Hello Everyone,
Here is my classification project based on predicting whether a passenger is transported to an alternate dimension or not.
I used Spaceship Titanic Dataset which is uploaded by Kaggle on their website in competition menu.
Link to the Dataset : Spaceship Titanic Dataset
-
To predict whether a passenger was transported to an alternate dimension during the spaceship collision with the spacetime anomaly.
-
To make these predictions, we have a set of personal records recovered from the ship's damaged computer system.
-
For my project, I have created a streamlit web app for finding out if a passenger was transported to an alternate dimensionin or not.
-
This web app is multi-pages, means you can navigate to different pages through dropdown menu in the sidebar.
-
First Page is home page, which contains the problem statement and information about the dataset.
-
Second Page is web application page, which contains the web application itself used to classify passengers.
-
-
It also contains a contribution section in the sidebar, which lets you contribute to the project by Giving Stars, Forking the Repository and Download ZIP file of the entire Project.
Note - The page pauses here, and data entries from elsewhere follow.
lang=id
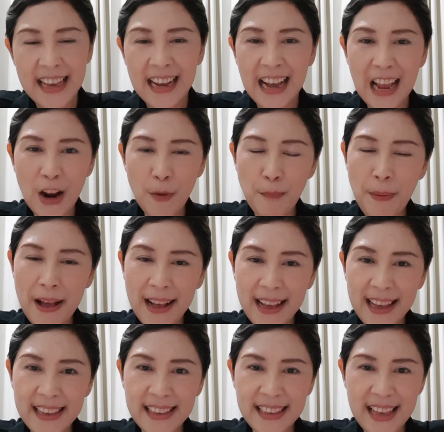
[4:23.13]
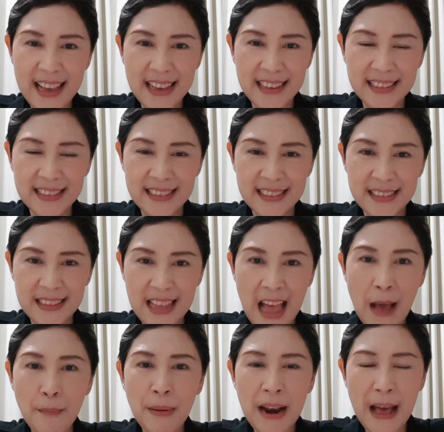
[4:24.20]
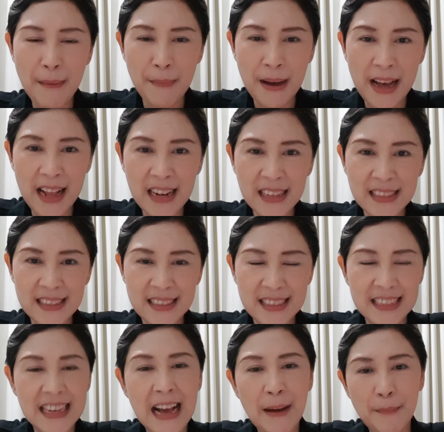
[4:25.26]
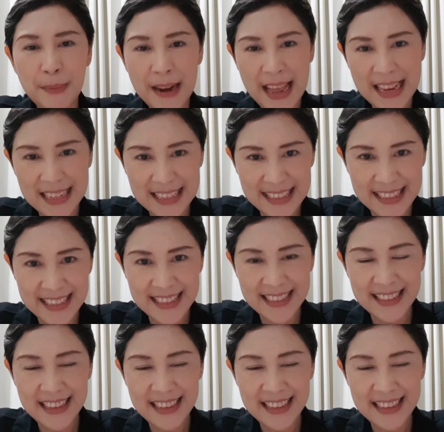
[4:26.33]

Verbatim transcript: Kalau pakai yang abal-abal, nggak berani.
Link to the Web App : Spaceship Titanic App
- Setting up the Enviroment
- Libraries required for the Project
- Getting started with Repository
- Steps involved in the Project
- Conclusion
Jupyter Notebook is required for this project and you can install and set it up in the terminal.
- Install the Notebook
pip install notebook
- Run the Notebook
jupyter notebook
Pandas
- Go to the terminal and run this code
pip install pandas
- Go to Jupyter Notebook and run this code from a cell
!pip install pandas
Matplotlib
- Go to the terminal and run this code
pip install matplotlib
- Go to Jupyter Notebook and run this code from a cell
!pip install matplotlib
Seaborn
- Go to the terminal and run this code
pip install seaborn
- Go to Jupyter Notebook and run this code from a cell
!pip install seaborn
Sklearn
- Go to the terminal and run this code
pip install scikit-learn
- Go to Jupyter Notebook and run this code from a cell
!pip install scikit-learn
- Clone this repository to your local machine by using the following command :
git clone https://github.com/TheMrityunjayPathak/SpaceshipTitanicClassification.git
Data Cleaning
-
First of all I dropped some unnecessary column from our dataset i.e Name, PassengerId, Cabin.
-
Then I found nan values in age column which I filled with median of age by fillna() method.
-
Then I count the maximum occuring element from VIP, Destination, HomePlanet, CryoSleep column and used them to fill the nan values present in those columns.
-
After that I transformed Transported column to 'int' DataType.
-
Then I dropped all the nan values from RoomService, FoodCourt, ShoppingMall, Spa, VRDeck column.
Data Visualization
-
I used countplot() to visualize all the categorical variables from the dataset by using sns.countplot() method.
-
Number of passengers transported vs not transpoprted to their planets
- Number of passengers with their respective HomePlanet
- Number of passengers opted for VIP service
- Number of passengers with their respective destinations
Dummy Variable
-
I created dummy variables for HomePlanet and Destination column and stored them into their individual DataFrame and then concatenated them into our orignal DataFrame.
-
Then I dropped the HomePlanet and Destination Column as it is of no use now.
Data Standardization
-
I used StandardScaler to scale the data to a particular scale instead of random values.
-
RoomService, FoodCourt, ShoppingMall, Spa, VRDeck column are the columns which get standardized and then I stored them into a DataFrame.
-
Then I dropped the unscaled columns and concatenated the scaled DataFrame into our orignal DataFrame.
Imbalance Data
-
After that I found that VIP column is highly imbalance which can reduce our model accuracy.
-
So I divided our DataFrame into 2 parts based on people who opted for VIP service or not.
-
Then I upscaled the VIP people to non VIP people as number of VIP people is much lesser than the number of non VIP people.
-
Then I used sns.countplot() to verify that both the values are evenly balanced.
Model Creation
-
Firstly I have definied dependent and independent variables for our traning and testing.
-
Then I split the data into traning and testing set by using train_test_split.
-
Then I fit the model with X_train and y_train on support vector machine and random forest classifier and checked the score.
-
After that I used kfold_cross_validation for further testing the accuracy of our model.
-
So I cheked mean cross_val_score of both svm and random forest classifier for best score.
-
Implemented random forest classifier and svm model to achieve an accuracy score of 88% and 83% respectively.
-
Validated random forest classifier with a mean cross_val_score of 88% and demonstrated its superior robustness compared to svm with a mean cross_val_score of 81%.